Slide 1:
Serendipity is another way to say good luck. It's a concept and belief that something fortuitous occurs from a confluence of factors
Slide 2:
Waldo Tobler's First Law of Geography states that things near you have more influence that things farther away. This idea has been applied in a number of situations.
Hecht, Brent and Emily Moxley. "Terabytes of Tobler: Evaluating the First Law in a
Massive, Domain-Neutral Representation of World Knowledge" COSIT'09 Proceedings of the 9th international conference on Spatial information theory, 2009, pp 88-105.
Sui, D. "Tobler’s First Law of Geography: A Big Idea for a Small World?" Annals of the Association of American Geographers, 94(2), 2004, pp. 269–277.
Tobler, W. , "On the First Law of Geography: A Reply," Annals of the Association of American Geographers, 94, 2004, pp. 304-310.
Slide 3:
Will Wright recently gave a talk at O'Reilly's Whereconf titled "Gaming Reality." One of his points was related to Tobler's First Law of Geography, things that are closest are most likely to be of interest.
Slide 4:
Proximity can be measured along many different dimensions: spatial, temporal, social network, and conceptual.
Slide 5:
Slide 6:
Social media, such as Twitter, have been analyzed to determine states of emotion and mapped by Dan Zarella. This just one example of how data can be used to find a person's proximity to an emotion based on location and time.
Zarrella, D. Using Twitter Data to Map Emotions Geographically. The Social Media Scientist, May 7th 2012
Slide 7:
Connections between people in the form of social networks or social graphs provides a rich source of data for measuring conceptual phenomena. For example, Klout declares that it is a measure of influence, LinkedIn can be a measure of a person's professional sphere, Twitter can while Pintrest can reflect the material culture of a person or a group.
Slide 8:
Will Wright postulated that there are at least 50 different dimensions where proximity creates a value gradient. The closer to a person, the greater the value along the value gradient. These gradients can be emotions, communities of interest, school affiliations, or any number of factors that can influence a person's behavior and choices. By bringing all these dimensions to bear on a person, it could be possible to build game dynamics that take advantage of physical world behaviors.
Slide 9:
Measurement of the value gradient is the first step in engineering serendipity. There are a number of ways of quantifying the value gradient, but proximity is often modeled on a network structure. Nodes in the network represent people and possible dimensions of interest and the connections (or links) between nodes can measure the gradient.
Slide 10:
Will Wright suggested that Central Place Theory as one model of understand the effects of proximity. It is a classic geographic model proposed by Walter Christaller for explaining the hierarchy of places. When applied to influencing serendipity, the concepts of threshold and range are key to using the model to measure the influence of proximity. Threshold is the minimum interaction of a dimension needed to influence a person, whereas range is the maximum distance a person will 'travel' to acquire something.

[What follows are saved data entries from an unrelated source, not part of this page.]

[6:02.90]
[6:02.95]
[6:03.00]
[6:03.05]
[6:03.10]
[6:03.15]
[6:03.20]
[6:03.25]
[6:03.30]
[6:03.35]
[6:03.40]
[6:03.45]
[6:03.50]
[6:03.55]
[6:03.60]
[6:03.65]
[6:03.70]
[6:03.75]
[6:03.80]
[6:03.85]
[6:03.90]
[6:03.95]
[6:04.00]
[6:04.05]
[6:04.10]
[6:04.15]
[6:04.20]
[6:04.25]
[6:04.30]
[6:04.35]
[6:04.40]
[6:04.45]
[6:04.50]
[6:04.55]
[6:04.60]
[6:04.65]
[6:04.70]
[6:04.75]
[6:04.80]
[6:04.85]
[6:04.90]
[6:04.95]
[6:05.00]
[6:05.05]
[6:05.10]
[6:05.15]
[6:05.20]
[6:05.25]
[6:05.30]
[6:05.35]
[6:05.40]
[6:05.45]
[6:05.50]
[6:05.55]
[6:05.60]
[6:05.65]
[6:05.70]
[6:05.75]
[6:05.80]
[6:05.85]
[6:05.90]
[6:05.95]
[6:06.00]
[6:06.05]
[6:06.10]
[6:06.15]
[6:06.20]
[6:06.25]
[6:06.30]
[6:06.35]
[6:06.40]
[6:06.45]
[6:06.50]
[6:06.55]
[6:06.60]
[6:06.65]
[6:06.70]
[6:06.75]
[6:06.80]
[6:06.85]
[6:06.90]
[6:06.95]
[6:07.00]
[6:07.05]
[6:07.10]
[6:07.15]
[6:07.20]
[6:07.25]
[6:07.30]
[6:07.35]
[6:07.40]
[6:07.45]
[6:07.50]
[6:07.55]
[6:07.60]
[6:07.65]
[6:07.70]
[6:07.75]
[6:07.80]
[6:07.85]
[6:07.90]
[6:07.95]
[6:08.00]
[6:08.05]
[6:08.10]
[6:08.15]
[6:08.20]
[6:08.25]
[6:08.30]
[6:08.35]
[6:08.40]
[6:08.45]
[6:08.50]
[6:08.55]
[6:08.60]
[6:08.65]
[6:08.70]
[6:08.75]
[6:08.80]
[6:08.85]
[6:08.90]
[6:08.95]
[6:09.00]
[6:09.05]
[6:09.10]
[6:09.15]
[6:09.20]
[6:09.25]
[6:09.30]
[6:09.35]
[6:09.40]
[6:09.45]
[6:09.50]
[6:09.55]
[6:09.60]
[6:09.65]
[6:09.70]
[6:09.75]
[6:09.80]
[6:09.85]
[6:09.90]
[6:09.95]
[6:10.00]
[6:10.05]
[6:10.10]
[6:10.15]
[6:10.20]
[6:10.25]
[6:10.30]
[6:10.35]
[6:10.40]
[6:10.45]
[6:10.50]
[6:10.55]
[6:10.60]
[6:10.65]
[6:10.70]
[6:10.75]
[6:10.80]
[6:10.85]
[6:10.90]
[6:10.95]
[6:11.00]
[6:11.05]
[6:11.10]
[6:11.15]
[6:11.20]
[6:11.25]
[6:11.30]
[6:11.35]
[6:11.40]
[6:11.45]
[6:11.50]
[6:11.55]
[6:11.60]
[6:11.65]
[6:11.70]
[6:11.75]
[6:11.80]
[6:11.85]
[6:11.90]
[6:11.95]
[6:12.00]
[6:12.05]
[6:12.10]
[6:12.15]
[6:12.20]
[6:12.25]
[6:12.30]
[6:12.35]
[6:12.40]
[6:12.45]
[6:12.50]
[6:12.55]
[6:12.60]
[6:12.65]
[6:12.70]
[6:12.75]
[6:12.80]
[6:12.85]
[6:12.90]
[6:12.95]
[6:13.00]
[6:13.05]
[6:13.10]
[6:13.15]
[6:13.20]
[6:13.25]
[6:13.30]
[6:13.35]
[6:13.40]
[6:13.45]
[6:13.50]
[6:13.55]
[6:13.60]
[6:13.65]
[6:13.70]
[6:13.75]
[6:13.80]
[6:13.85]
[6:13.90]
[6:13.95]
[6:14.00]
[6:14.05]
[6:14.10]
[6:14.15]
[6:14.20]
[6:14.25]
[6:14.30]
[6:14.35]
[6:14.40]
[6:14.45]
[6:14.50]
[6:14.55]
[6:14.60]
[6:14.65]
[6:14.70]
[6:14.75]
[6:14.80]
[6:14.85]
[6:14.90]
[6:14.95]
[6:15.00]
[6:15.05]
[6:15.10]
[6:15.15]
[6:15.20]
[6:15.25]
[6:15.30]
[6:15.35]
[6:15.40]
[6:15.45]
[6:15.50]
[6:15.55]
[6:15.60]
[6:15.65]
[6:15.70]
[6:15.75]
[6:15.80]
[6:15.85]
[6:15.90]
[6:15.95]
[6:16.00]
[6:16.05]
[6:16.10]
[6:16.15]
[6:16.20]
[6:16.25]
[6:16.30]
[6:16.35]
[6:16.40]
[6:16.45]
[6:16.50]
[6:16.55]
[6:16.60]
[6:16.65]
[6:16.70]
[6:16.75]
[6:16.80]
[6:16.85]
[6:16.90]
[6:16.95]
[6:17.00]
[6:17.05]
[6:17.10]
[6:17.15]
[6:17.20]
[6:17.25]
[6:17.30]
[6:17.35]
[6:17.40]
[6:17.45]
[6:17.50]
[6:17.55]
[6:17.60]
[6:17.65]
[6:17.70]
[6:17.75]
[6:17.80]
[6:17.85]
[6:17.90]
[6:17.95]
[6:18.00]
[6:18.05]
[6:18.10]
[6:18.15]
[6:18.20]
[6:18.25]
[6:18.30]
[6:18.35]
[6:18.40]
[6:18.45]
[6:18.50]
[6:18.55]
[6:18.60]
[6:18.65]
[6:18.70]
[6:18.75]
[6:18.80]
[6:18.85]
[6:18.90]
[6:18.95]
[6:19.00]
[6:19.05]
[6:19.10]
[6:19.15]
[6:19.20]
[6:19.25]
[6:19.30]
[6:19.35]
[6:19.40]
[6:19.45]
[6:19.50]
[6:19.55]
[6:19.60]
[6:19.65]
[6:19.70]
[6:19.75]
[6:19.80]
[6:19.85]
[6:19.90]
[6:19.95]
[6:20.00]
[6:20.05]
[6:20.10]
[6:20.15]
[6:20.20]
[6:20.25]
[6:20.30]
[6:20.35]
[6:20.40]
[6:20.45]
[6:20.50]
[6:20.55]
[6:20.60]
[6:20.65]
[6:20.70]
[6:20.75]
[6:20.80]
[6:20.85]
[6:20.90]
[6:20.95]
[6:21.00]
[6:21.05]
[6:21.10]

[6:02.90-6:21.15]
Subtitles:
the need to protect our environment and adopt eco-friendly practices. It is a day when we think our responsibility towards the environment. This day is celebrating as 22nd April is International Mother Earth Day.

Dempsey, C. Distance Decay and Its Use in GIS. GIS Lounge, 3/15/12.
Slide 11:
There are a number of ways to measure the effects and or the importance of links. Google's page rank algorithm is perhaps the most famous. Page rank indicates the importance of a page based on number of incoming links. Another form of link analysis used by the intelligence community focuses on the transactions between people, organizations, places and time as exemplified by Palantir software.
Holden, C. Osama Bin Laden Letters Analyzed. Analysis Intelligence. May 4, 2012.
Holden, C. From the Bin Laden Letters: Mapping OBL’s Reach into Yemen. Analysis Intelligence. May 11, 2012.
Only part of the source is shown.